• Exercise inputs:
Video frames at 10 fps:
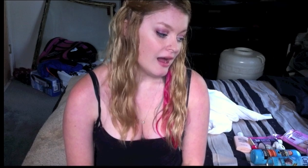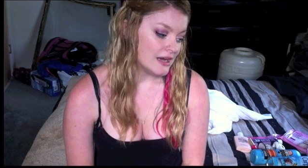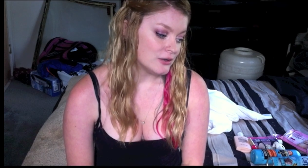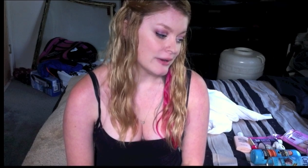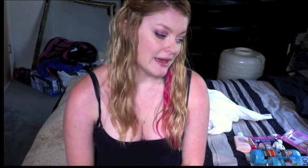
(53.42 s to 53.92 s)

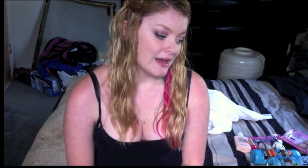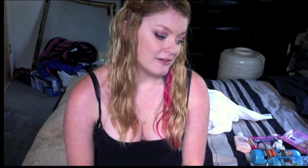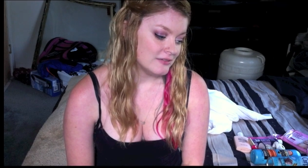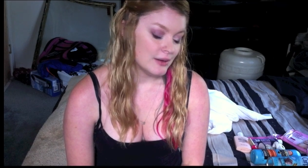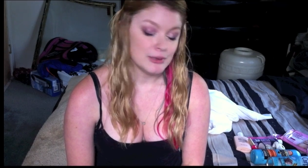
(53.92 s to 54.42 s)
I don't
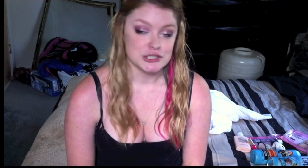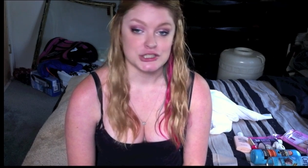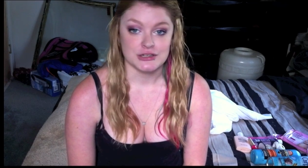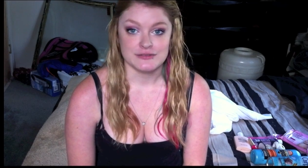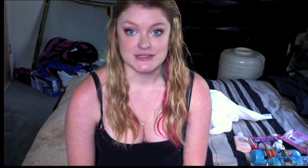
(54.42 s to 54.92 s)
have a
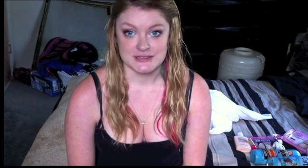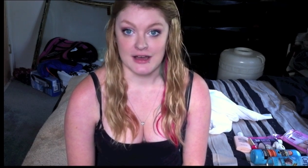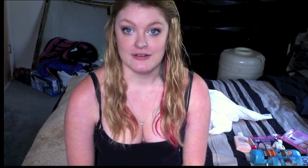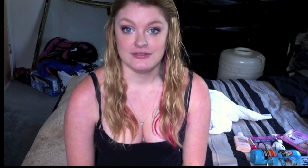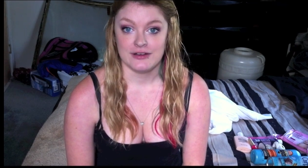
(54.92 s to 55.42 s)
bunch of
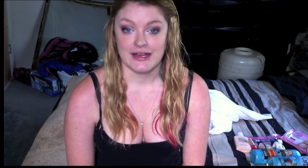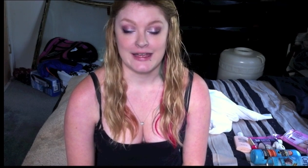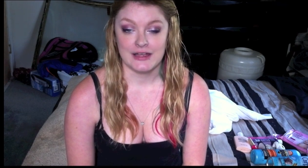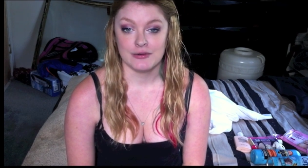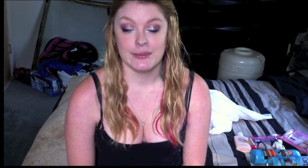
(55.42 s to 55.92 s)
stuff. I
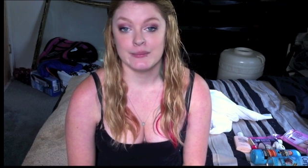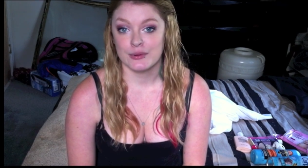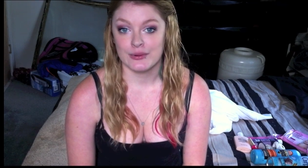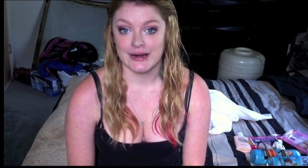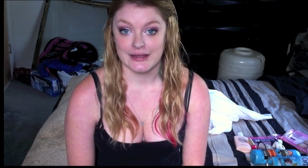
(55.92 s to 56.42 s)
can't
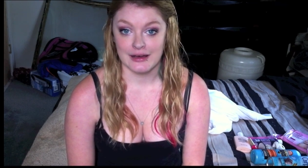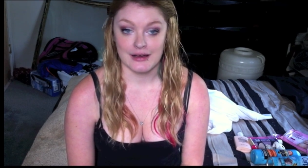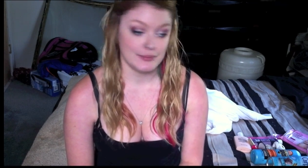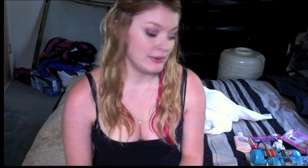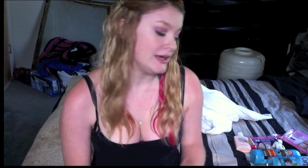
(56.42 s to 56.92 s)
remember what I
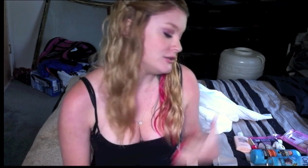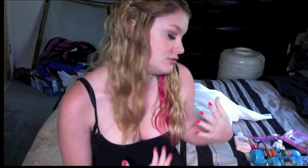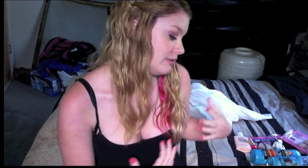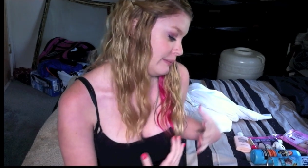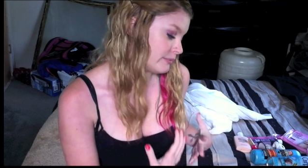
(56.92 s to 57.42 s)
got, but I
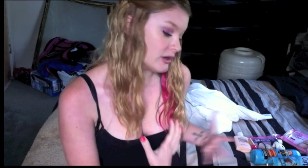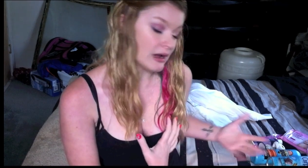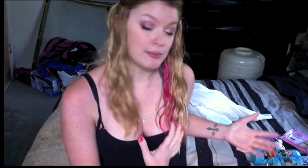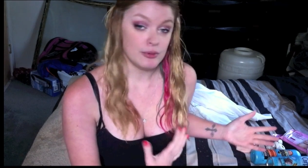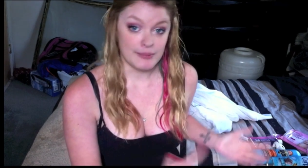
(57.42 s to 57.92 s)
do remember a
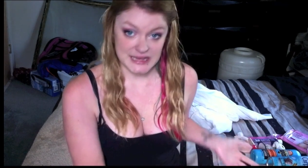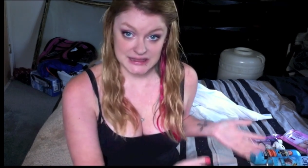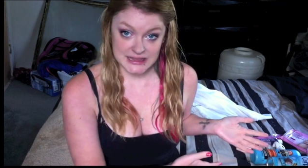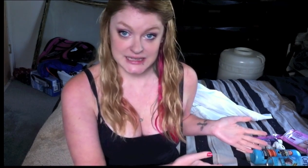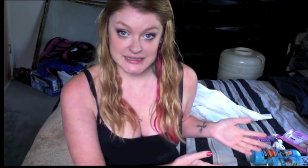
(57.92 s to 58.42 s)
couple
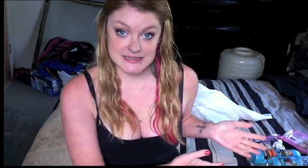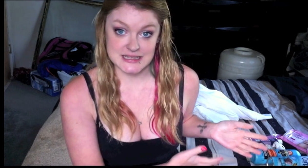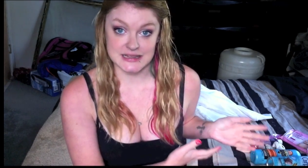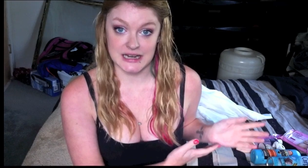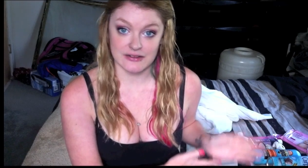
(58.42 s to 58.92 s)
main things
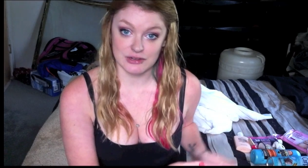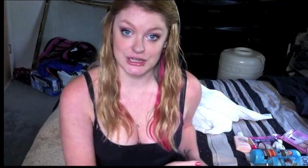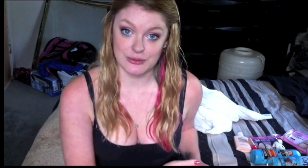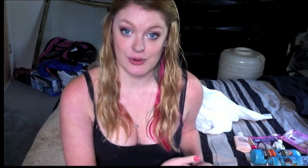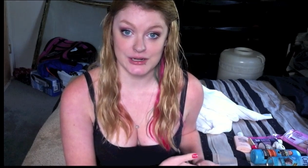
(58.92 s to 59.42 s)
that I
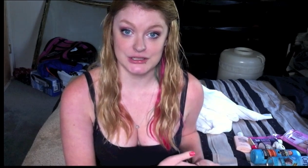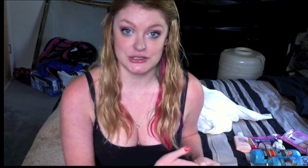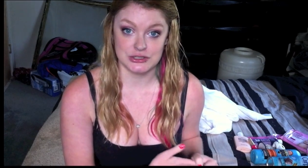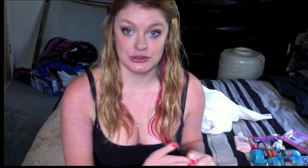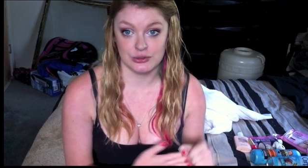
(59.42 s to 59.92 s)
really wanted
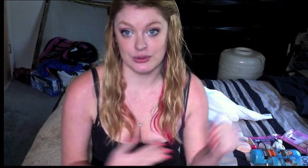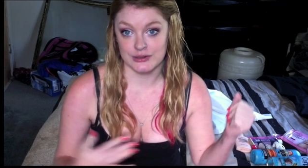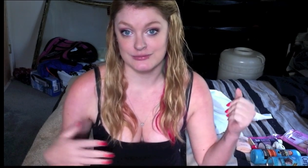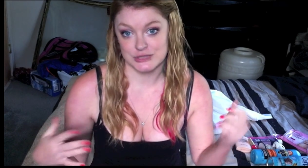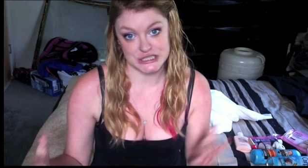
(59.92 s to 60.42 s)
to
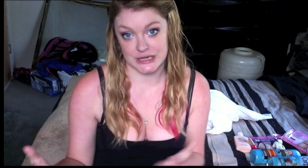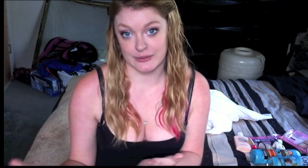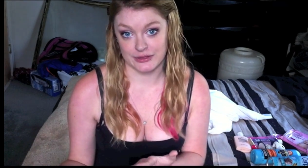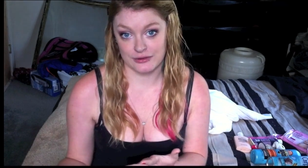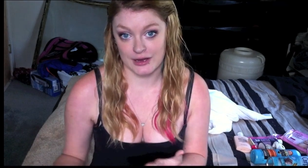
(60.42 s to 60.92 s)
share
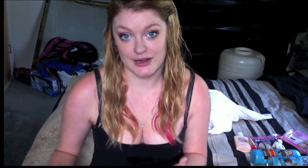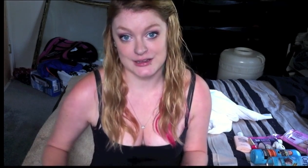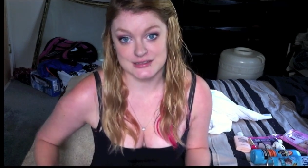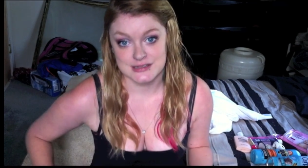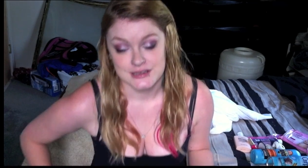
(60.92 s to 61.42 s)
with you
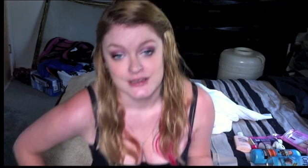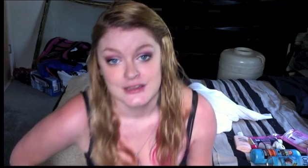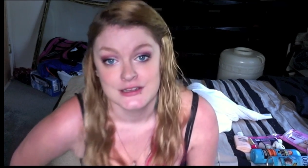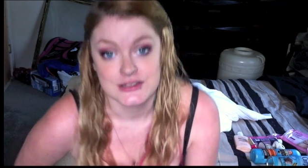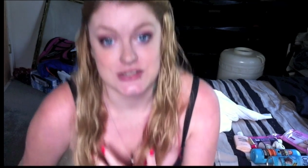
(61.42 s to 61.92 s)
guys.
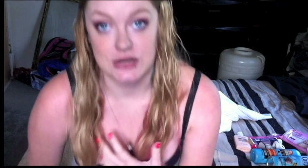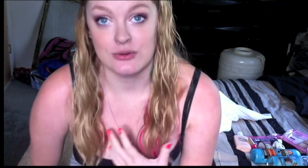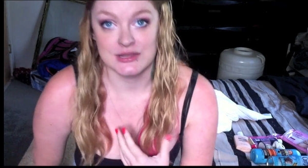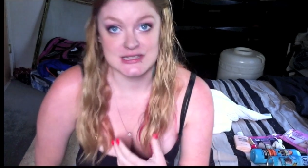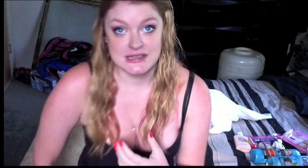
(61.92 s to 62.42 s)

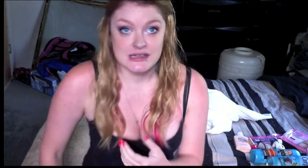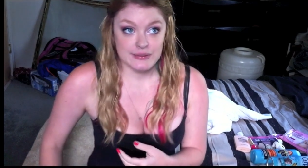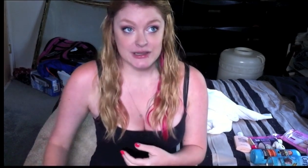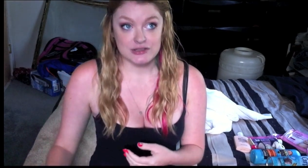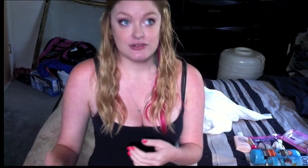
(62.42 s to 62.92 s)
So this is going
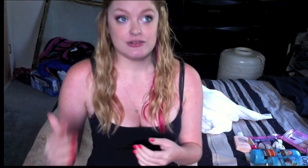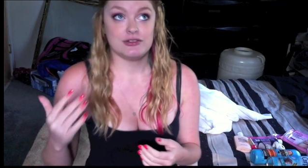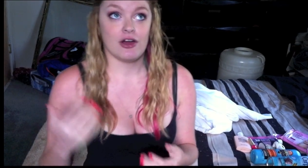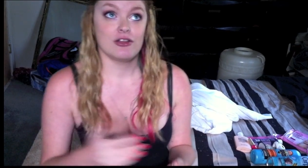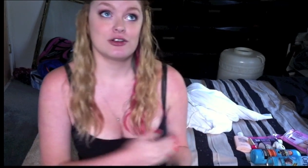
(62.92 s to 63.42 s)
to be a
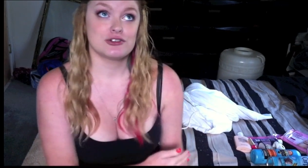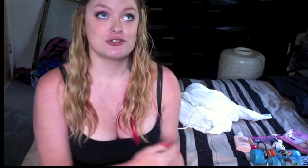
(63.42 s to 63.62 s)
Dollar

• What the task asks: Reproduce the whole listing above word for word, but not its pictures.

• Answer below:
Video frames at 10 fps:
(53.42 s to 53.92 s)

(53.92 s to 54.42 s)
I don't
(54.42 s to 54.92 s)
have a
(54.92 s to 55.42 s)
bunch of
(55.42 s to 55.92 s)
stuff. I
(55.92 s to 56.42 s)
can't
(56.42 s to 56.92 s)
remember what I
(56.92 s to 57.42 s)
got, but I
(57.42 s to 57.92 s)
do remember a
(57.92 s to 58.42 s)
couple
(58.42 s to 58.92 s)
main things
(58.92 s to 59.42 s)
that I
(59.42 s to 59.92 s)
really wanted
(59.92 s to 60.42 s)
to
(60.42 s to 60.92 s)
share
(60.92 s to 61.42 s)
with you
(61.42 s to 61.92 s)
guys.
(61.92 s to 62.42 s)

(62.42 s to 62.92 s)
So this is going
(62.92 s to 63.42 s)
to be a
(63.42 s to 63.62 s)
Dollar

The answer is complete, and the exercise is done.